Republican plan would slash Medicare, Social Security

The budget proposes to squeeze$537 billion out of Medicare over the next decade.

  • Erica Werner The Washington Post
  • Tuesday, June 19, 2018 3:41pm
  • Business

By Erica Werner / The Washington Post

House Republicans released a budget proposal Tuesday that would balance in nine years — but only by making large cuts to programs, including Medicare and Social Security, that President Donald Trump has vowed not to touch.

The House Budget Committee is aiming to pass the blueprint later this week, but that may be as far as it goes this midterm election year. It’s not clear that GOP leaders will put the document on the House floor for a vote, and even if it were to pass the House, the budget would have little impact on actual spending levels.

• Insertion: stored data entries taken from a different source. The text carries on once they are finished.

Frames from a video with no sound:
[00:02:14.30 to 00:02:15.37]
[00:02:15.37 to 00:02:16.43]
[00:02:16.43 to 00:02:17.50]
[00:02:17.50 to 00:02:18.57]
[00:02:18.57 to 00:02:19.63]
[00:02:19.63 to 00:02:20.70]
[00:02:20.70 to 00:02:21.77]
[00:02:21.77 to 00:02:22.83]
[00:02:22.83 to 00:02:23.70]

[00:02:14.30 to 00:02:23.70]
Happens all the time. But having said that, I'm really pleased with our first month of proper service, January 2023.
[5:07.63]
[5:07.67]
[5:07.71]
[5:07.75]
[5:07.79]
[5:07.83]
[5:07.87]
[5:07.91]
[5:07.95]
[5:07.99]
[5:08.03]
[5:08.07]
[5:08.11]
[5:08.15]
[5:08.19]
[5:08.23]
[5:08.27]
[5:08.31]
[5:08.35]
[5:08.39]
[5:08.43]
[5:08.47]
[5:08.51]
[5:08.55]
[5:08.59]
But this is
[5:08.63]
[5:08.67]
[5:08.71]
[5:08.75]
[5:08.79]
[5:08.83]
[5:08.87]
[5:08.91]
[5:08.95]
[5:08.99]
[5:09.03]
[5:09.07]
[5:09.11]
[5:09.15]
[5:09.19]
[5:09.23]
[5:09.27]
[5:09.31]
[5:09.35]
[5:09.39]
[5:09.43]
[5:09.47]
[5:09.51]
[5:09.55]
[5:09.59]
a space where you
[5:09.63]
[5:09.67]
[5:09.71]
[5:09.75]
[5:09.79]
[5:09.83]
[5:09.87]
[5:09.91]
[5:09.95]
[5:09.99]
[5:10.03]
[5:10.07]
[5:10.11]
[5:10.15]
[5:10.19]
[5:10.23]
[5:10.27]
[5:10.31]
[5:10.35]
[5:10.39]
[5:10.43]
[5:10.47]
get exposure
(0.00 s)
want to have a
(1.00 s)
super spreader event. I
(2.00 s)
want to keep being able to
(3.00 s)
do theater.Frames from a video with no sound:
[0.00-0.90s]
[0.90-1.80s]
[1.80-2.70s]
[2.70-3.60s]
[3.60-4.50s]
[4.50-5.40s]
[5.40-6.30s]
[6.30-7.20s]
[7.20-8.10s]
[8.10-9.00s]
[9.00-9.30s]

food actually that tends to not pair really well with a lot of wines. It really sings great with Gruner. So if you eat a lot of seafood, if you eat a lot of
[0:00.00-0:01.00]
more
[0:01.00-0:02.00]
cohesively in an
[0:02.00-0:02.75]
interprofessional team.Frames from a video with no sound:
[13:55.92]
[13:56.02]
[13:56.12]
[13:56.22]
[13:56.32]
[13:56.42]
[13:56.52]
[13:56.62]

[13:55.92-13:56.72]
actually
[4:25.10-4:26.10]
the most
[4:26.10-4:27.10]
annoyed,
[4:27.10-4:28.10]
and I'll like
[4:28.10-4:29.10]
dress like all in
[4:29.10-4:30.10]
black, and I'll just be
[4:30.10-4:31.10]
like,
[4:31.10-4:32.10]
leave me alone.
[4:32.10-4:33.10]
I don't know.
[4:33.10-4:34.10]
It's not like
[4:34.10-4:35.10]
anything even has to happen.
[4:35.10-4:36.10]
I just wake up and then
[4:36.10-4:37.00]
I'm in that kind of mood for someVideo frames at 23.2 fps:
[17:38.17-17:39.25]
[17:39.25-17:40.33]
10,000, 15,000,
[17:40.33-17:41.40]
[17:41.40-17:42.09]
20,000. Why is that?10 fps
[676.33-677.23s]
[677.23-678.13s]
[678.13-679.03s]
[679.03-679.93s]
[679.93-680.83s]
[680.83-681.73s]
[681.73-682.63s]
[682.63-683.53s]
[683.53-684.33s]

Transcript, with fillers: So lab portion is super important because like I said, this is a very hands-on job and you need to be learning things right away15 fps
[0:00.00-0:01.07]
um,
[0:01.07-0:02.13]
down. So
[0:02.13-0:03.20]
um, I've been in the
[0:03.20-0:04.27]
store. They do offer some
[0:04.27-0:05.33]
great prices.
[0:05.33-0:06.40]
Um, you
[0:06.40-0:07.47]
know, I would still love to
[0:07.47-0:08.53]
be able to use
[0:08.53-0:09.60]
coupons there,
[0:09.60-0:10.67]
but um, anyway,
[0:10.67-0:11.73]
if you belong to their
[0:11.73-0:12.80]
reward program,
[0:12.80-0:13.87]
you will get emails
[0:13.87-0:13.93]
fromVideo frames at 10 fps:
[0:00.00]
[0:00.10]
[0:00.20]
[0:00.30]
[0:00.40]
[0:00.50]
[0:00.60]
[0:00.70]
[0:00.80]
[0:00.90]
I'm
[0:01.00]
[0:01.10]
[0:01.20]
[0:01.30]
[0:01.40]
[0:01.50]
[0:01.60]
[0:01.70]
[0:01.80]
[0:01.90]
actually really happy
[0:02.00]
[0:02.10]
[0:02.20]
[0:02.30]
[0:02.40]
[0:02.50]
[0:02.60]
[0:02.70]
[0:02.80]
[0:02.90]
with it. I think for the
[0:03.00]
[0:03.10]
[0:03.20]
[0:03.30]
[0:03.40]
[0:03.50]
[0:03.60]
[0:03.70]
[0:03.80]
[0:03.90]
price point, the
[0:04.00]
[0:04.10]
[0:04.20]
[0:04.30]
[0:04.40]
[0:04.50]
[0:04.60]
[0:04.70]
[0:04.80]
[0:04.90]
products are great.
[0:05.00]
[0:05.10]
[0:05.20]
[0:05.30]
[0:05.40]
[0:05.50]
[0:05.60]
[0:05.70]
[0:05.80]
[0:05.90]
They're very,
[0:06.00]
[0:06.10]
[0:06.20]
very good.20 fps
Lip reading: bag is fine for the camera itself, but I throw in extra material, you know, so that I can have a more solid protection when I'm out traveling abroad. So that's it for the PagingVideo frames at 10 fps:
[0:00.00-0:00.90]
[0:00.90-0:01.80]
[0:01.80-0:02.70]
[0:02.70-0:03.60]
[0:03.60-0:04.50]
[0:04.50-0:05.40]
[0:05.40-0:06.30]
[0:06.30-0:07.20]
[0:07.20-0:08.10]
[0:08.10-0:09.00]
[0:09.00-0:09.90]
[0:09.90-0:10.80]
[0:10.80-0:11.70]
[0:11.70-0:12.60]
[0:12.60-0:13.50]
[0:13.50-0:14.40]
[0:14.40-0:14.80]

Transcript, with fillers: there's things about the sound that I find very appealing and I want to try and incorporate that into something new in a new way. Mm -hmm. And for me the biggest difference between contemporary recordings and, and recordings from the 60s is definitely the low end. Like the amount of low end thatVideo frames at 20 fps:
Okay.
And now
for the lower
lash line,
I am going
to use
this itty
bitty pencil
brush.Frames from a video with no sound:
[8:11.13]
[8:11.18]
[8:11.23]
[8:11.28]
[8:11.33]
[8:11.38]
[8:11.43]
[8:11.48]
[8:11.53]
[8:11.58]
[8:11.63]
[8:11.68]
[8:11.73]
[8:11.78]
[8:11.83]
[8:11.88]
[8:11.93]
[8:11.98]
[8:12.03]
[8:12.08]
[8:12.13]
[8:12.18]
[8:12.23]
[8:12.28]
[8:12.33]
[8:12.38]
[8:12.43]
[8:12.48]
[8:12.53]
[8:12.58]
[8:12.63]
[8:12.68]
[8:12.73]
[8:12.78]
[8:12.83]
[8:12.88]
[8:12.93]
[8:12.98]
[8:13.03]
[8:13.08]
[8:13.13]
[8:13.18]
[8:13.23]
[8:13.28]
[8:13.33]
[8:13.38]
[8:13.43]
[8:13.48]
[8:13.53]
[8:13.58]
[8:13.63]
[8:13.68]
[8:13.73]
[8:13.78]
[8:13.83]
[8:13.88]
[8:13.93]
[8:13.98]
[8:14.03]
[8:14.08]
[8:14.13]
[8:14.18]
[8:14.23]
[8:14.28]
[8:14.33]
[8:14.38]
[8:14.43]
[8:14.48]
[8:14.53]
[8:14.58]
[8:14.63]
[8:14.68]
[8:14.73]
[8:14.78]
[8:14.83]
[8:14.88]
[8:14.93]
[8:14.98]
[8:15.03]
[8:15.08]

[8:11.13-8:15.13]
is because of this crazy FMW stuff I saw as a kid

Nonetheless the budget serves as an expression of Republicans’ priorities at a time of rapidly rising deficits and debt. Although the nation’s growing indebtedness has been exacerbated by the GOP’s own policy decisions — including the new tax law, which most analyses say will add at least $1 trillion to the debt — Republicans on the Budget Committee said they felt a responsibility to put the nation on a sounder fiscal trajectory.

“The time is now for our Congress to step up and confront the biggest challenge to our society,” said House Budget Chairman Rep. Steve Womack, R-Ark. “There is not a bigger enemy on the domestic side than the debt and deficits.”

The Republican budget confronts this enemy by taking a whack at entitlement spending. Lawmakers of both parties agree that so-called mandatory spending that is not subject to Congress’s annual appropriations process is becoming unsustainable. But Trump has largely taken it off the table by refusing to touch Medicare or Social Security, and Democrats have little interest in addressing it except as part of a larger deal including tax hikes — the sort of “Grand Bargain” that eluded former President Barack Obama.

The House Republican budget, entitled “A Brighter American Future,” would remake Medicare by giving seniors the option of enrolling in private plans that compete with traditional Medicare, a system of competition designed to keep costs down but dismissed by critics as an effort to privatize the program. Along with other changes, the budget proposes to squeeze $537 billion out of Medicare over the next decade.

The budget would transform Medicaid, the federal-state health-care program for the poor, by limiting per-capita payments or allowing states to turn it into a block-grant program — the same approach House Republicans took in their legislation that passed last year to repeal the Affordable Care Act (the repeal effort died in the Senate). Changes to Medicaid and other health programs would account for $1.5 trillion in savings.

Social Security comes in for more modest cuts of $4 billion over the decade, which the budget projects could be reached by eliminating concurrent receipt of unemployment benefits and Social Security disability insurance.

The budget also proposes a number of other cost-saving measures, some of which could prove unpopular if implemented, such as adding more work requirements for food stamp and welfare recipients and requiring federal employees — including members of Congress — to contribute more to their retirement plans. It relies on rosy economic growth projections and proposes using a budgetary mechanism to require other congressional committees to come up with a combined $302 billion in unspecified deficit reduction.

Democrats were quick to criticize the GOP proposal.

“The 2019 Republican budget scraps any sense of responsibility to the American people and any obligation to being honest,” said Rep. John Yarmuth of Kentucky, the top Budget Committee Democrat. “Its repeal of the Affordable Care Act and extreme cuts to health care, retirement security, anti-poverty programs, education, infrastructure, and other critical investments are real and will inflict serious harm on American families.”